WHAT TO WORK ON: Looking only at the lines below that contain "speaker", give the number of them and no other text.

DATA TO PROCESS:
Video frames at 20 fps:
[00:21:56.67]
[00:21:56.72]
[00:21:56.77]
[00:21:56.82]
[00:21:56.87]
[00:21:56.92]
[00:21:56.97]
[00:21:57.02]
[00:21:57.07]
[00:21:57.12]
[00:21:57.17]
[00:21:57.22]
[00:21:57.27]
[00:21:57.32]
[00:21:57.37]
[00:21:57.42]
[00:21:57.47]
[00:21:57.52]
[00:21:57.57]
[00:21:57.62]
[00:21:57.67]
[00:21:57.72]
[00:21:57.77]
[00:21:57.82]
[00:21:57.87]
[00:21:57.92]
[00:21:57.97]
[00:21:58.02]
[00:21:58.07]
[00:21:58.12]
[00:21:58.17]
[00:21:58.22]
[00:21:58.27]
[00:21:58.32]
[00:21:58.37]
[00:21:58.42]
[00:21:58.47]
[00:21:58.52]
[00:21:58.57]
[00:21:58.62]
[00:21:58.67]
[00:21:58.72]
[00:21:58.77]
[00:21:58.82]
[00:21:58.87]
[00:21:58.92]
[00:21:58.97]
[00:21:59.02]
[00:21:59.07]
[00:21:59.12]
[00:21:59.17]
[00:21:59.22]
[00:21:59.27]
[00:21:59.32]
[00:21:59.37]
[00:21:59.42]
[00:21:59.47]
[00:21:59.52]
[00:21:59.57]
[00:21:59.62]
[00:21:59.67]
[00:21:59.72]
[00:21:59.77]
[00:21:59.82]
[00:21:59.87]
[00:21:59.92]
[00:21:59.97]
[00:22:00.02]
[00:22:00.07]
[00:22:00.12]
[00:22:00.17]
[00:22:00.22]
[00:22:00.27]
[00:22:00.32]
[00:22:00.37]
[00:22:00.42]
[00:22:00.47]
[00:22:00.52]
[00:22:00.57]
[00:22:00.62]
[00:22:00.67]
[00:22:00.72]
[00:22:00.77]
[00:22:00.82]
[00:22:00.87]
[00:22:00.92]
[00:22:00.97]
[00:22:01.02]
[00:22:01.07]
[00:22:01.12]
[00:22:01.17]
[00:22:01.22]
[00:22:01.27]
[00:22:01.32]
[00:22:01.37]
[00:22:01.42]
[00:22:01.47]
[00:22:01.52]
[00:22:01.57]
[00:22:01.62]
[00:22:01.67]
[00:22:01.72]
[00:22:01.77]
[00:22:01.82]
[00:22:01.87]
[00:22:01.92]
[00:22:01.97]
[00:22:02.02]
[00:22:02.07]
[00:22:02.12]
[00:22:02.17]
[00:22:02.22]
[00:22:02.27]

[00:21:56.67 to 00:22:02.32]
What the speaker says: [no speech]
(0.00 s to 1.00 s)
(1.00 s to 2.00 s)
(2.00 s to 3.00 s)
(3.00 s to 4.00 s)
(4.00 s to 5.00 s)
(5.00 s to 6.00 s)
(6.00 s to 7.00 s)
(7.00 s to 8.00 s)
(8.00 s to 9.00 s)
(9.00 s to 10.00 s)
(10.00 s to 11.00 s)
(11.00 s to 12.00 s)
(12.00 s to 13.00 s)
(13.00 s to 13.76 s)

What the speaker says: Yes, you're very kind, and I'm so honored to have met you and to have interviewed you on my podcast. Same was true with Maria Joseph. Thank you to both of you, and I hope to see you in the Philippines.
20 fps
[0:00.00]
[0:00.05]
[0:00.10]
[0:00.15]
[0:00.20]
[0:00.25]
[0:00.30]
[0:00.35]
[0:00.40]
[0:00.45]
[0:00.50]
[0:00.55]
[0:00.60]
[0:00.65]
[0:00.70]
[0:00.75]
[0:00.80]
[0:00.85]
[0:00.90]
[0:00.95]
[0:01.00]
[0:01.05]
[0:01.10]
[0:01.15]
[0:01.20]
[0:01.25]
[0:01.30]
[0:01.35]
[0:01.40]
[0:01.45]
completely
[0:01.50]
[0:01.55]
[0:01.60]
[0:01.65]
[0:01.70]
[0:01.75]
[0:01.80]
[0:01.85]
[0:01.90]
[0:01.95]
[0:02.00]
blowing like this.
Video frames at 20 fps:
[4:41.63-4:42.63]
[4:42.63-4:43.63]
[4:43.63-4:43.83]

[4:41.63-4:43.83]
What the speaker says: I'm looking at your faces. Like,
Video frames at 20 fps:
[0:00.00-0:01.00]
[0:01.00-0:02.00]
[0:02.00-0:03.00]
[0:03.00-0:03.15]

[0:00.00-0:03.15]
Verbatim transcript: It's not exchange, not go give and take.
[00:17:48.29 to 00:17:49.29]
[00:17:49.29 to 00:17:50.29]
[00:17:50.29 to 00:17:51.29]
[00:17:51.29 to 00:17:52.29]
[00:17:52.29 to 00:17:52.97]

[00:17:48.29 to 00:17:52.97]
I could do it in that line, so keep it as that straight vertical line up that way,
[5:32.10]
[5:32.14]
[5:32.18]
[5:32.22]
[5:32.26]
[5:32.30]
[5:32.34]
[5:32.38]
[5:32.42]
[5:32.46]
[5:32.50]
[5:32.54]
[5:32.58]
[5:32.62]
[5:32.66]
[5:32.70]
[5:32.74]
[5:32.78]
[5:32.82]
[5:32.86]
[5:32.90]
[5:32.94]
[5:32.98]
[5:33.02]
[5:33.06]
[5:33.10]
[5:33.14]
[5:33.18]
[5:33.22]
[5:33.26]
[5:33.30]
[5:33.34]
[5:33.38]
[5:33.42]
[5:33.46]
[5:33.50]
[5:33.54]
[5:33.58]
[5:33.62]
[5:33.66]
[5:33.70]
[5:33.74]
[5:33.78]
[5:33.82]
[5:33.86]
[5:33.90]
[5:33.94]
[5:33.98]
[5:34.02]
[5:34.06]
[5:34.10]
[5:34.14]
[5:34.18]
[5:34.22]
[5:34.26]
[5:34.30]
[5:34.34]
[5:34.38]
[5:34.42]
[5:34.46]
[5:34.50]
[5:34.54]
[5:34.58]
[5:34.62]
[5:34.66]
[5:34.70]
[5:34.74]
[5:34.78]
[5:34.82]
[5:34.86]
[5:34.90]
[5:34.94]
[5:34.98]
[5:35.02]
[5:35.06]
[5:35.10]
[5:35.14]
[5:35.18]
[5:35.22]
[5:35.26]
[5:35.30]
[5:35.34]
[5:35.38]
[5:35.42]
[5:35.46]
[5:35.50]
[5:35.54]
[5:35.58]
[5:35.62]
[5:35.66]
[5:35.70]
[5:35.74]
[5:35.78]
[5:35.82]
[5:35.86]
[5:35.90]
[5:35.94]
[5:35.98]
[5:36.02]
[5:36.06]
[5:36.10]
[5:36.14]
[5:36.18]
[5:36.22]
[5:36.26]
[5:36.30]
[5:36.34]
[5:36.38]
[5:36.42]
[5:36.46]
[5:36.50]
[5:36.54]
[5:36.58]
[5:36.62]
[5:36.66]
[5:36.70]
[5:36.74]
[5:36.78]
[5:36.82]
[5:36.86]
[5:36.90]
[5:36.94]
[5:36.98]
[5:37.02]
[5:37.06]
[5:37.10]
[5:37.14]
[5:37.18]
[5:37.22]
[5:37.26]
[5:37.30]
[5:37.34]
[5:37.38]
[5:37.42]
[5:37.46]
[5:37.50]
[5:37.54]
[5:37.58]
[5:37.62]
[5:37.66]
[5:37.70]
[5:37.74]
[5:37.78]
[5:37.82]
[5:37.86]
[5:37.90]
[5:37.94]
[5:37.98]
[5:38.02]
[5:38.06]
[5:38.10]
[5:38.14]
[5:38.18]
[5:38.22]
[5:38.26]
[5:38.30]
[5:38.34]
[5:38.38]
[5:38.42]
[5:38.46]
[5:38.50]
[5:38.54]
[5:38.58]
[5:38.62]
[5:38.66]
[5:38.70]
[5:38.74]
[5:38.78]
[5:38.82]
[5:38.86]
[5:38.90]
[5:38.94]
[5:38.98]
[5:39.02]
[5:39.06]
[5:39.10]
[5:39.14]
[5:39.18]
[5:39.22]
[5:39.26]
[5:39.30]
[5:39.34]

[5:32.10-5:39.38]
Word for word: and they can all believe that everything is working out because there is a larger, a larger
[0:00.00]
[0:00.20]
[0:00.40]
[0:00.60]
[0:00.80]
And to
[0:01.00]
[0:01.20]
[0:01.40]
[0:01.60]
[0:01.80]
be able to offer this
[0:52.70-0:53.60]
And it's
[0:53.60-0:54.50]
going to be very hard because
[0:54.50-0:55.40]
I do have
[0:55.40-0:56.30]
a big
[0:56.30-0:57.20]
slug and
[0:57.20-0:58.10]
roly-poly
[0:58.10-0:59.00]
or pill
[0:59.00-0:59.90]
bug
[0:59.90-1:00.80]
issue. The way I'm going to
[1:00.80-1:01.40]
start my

OUTPUT OF THE EXERCISE: 3